During the investigation of this case by the Commission, i.e., in August 2022, Illumina publicly announced that it had completed the acquisition of GRAIL and that both parties to the transaction had signed all documents necessary to close the deal. As a result of the publicly announced closing, the Commission adopted a set of interim measures in October of the same year, to ensure that Illumina and GRAIL remain separate entities until the merger control procedure is completed.
The Commission then blocked this transaction, considering that such a change would lead to a negative impact on innovation, as well as to a reduction of choice in the relevant market, i.e., that it would imply significant anticompetitive effects. In addition, the Commission sent a Statement of Objections to Illumina and GRAIL, informing them of the preemption measures it intends to adopt.
The rules of the EU on the protection of competition provide that companies intending to merge cannot carry out status changes until the Commission approves them (the so-called standstill obligation). In a situation where the parties in the transaction violate this obligation, the Commission can impose a fine in the amount of up to 10% of the aggregated turnover of the companies.

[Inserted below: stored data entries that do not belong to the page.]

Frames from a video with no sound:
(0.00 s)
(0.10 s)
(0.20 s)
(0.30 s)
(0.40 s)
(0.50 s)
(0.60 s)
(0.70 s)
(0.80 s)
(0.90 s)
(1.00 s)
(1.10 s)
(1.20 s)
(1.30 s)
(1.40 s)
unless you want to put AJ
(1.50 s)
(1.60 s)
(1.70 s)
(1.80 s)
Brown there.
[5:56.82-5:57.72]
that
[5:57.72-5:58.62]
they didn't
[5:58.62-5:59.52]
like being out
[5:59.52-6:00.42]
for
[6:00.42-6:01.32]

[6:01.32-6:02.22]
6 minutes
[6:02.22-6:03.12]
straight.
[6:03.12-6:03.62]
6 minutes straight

In this specific case, the Commission established that the companies Illumina and GRAIL knowingly and intentionally violated the standstill obligation, making a business decision to end the merger procedure while the control was still being conducted by the Commission, i.e., following an assessment of the risks and profit that this entails.
Therefore, the Commission imposed a maximum fine on Illumina, i.e., in the amount of 432 million euros, in accordance with the prescribed limit of 10% of the company’s turnover, while for the first time it decided to fine the target company as well, by imposing the fine in the aforesaid symbolic amount.

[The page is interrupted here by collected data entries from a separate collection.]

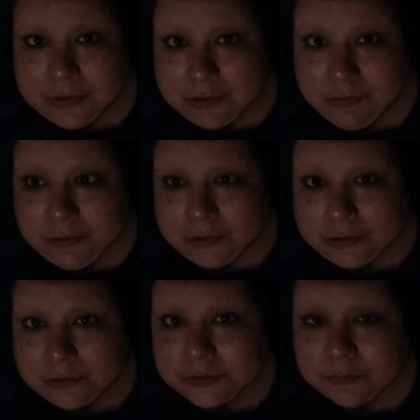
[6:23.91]
kill
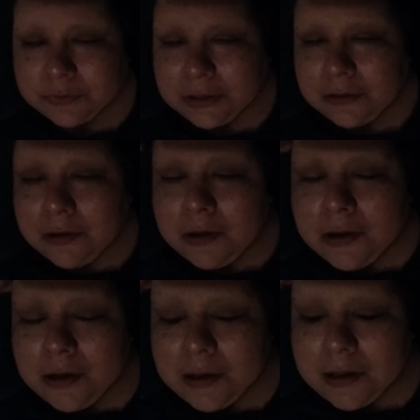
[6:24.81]
her or something
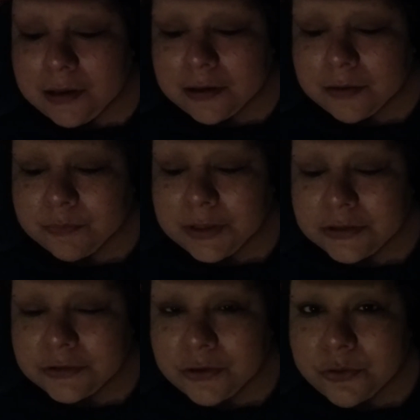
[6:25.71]
um,
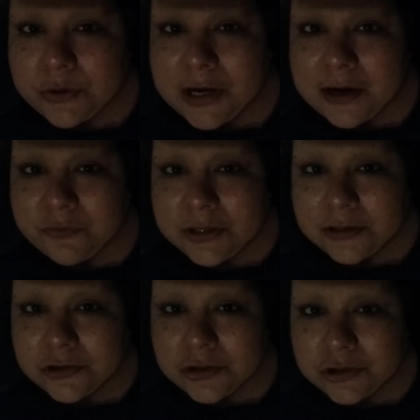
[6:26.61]
and so
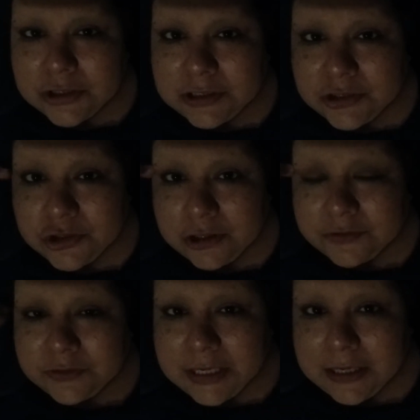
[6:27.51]
whenever she's in
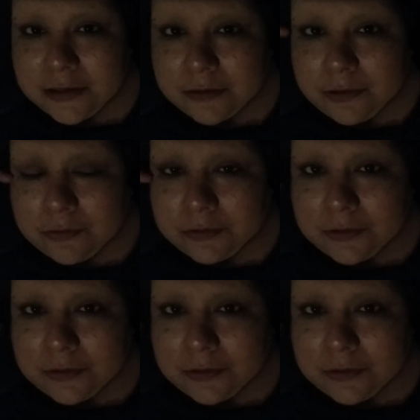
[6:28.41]
charge of taking the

The Law on the Protection of Competition (Off. Gazette of RS no. 51/2009 and 95/2013) (“Law”) also provides for the respective solution.

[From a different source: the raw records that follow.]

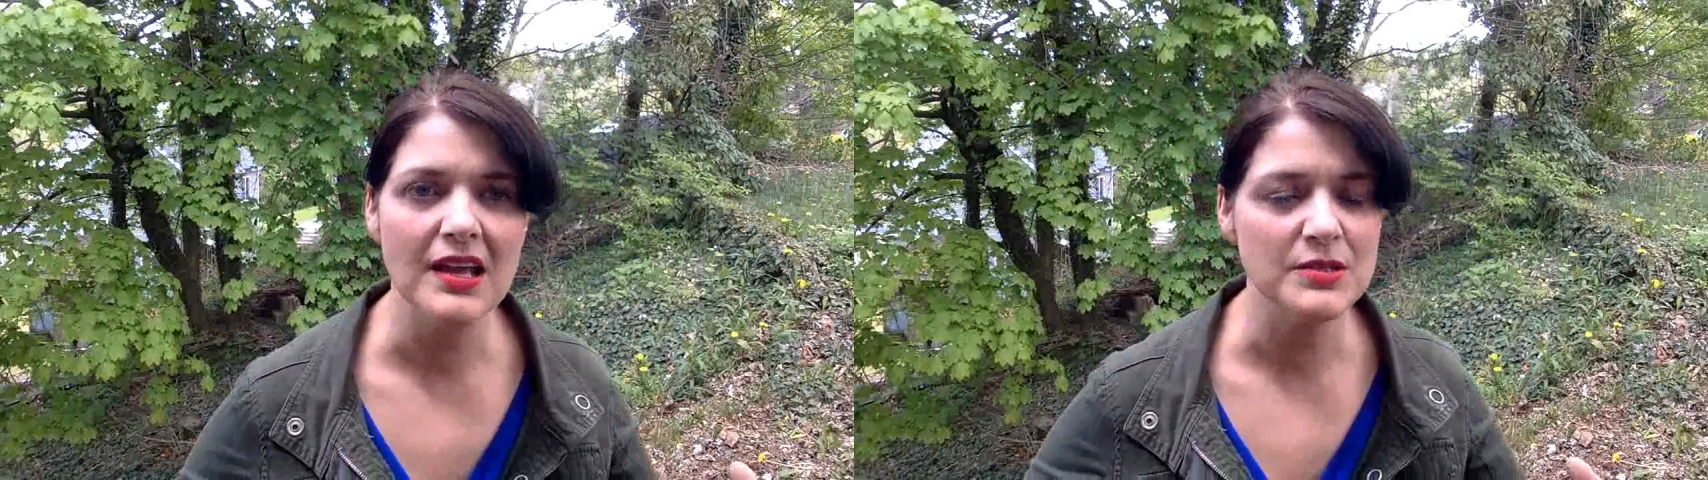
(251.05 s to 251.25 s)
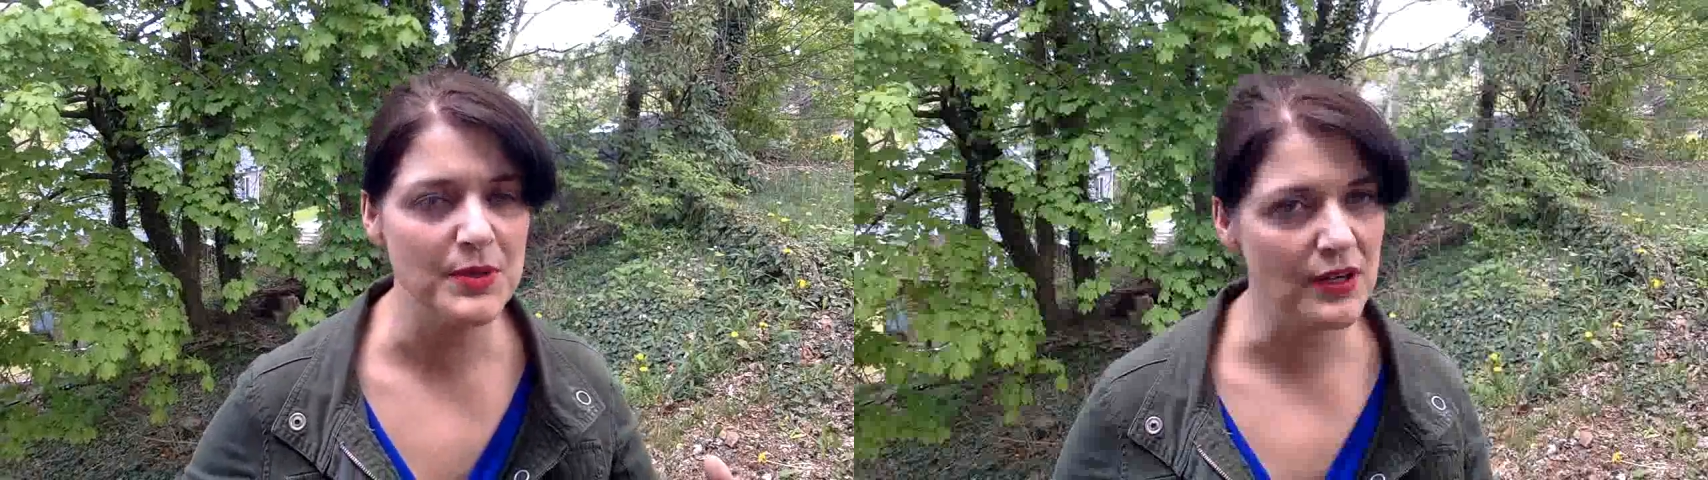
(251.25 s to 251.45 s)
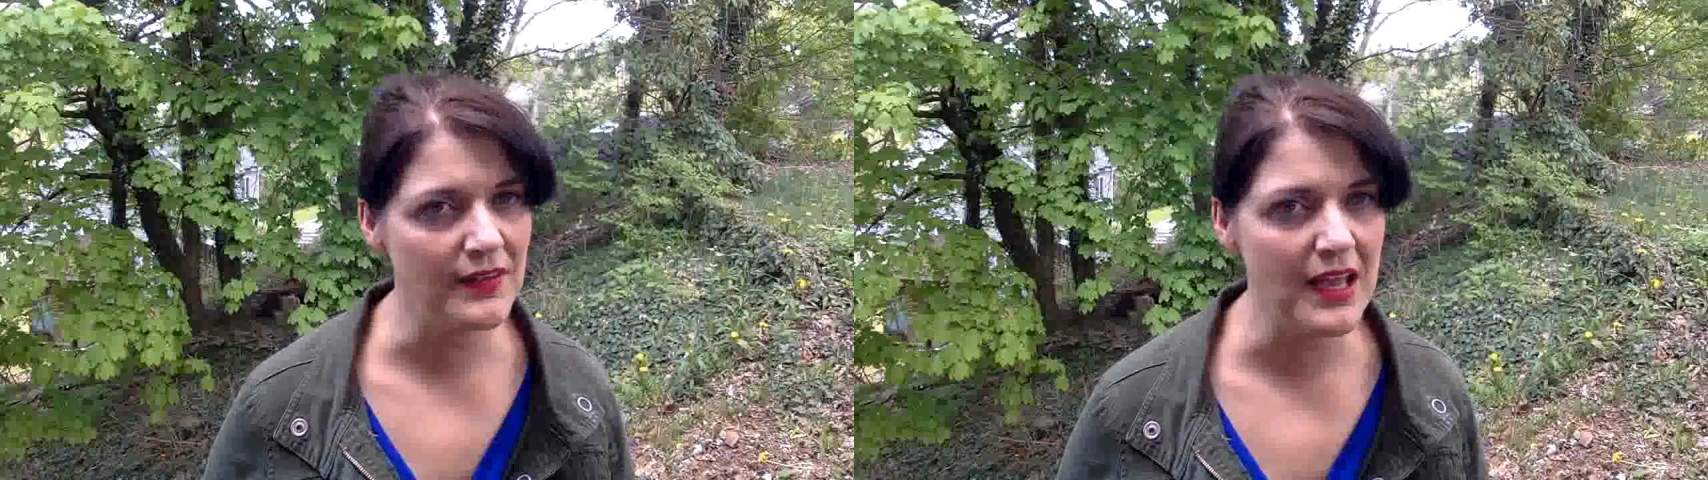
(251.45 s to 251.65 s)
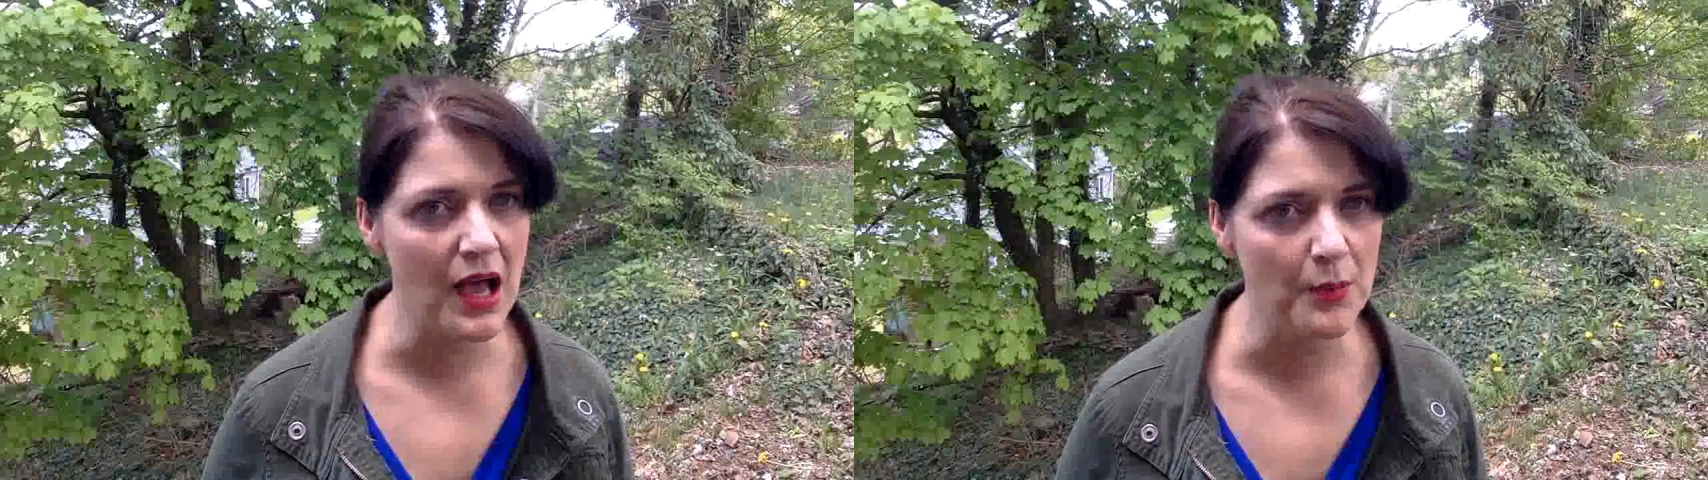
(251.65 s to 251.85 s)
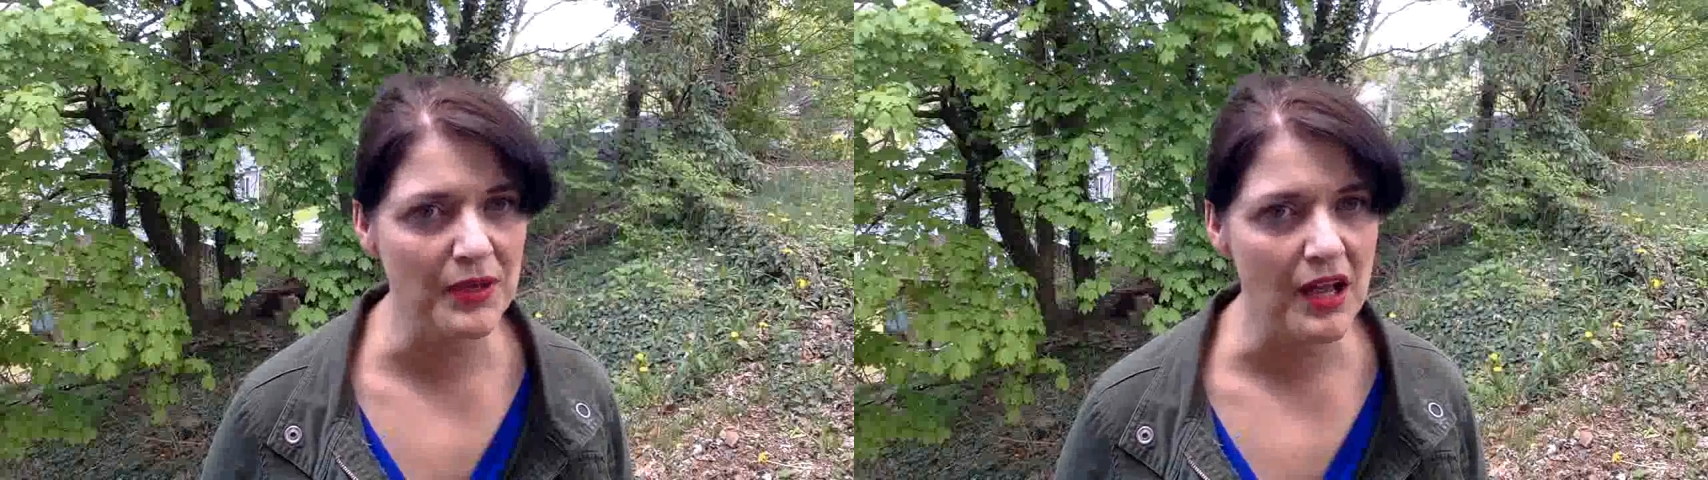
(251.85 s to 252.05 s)
has been on the
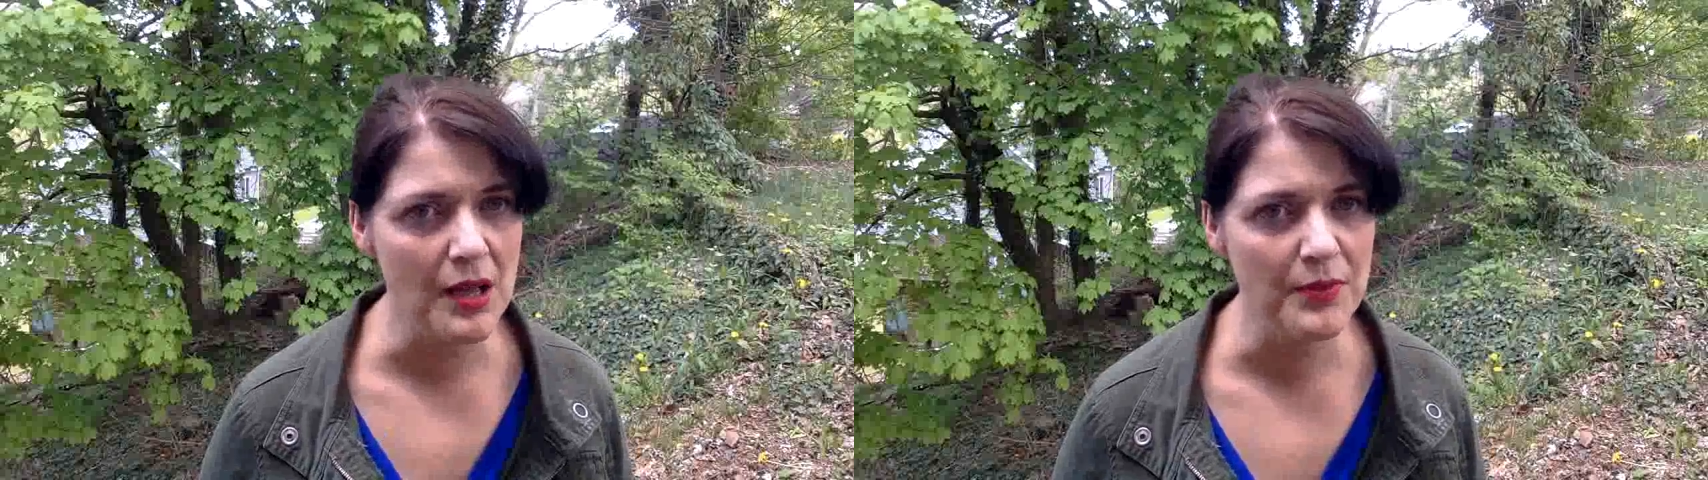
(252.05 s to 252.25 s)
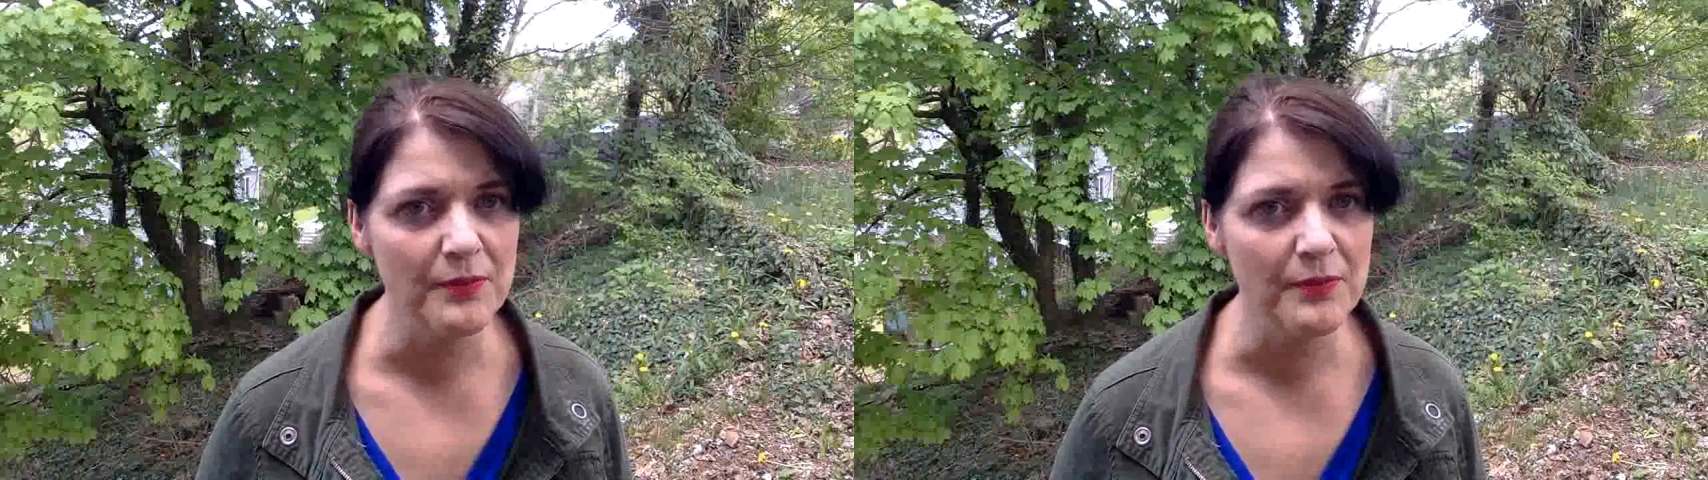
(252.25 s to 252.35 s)
up and up,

Namely, the Law stipulates that the participants in the concentration are obliged to interrupt the implementation of the concentration until the decision of the Commission for the Protection of Competition (“CPC”) is passed (the so-called interruption of concentration). In case the CPC initiates the investigation of the concentration ex officio, the participants in the concentration are obliged to interrupt the implementation of the concentration from the date of receipt of the decision on institution of the concentration approval proceeding.
If the participant implements the concentration contrary to the obligation of interruption, i.e., for which the CPC has not issued the necessary approval, a measure of the protection of competition will be issued, in the form of an obligation to pay an amount up to 10% of the total annual turnover generated in the territory of the Republic of Serbia and calculated in accordance with the Law.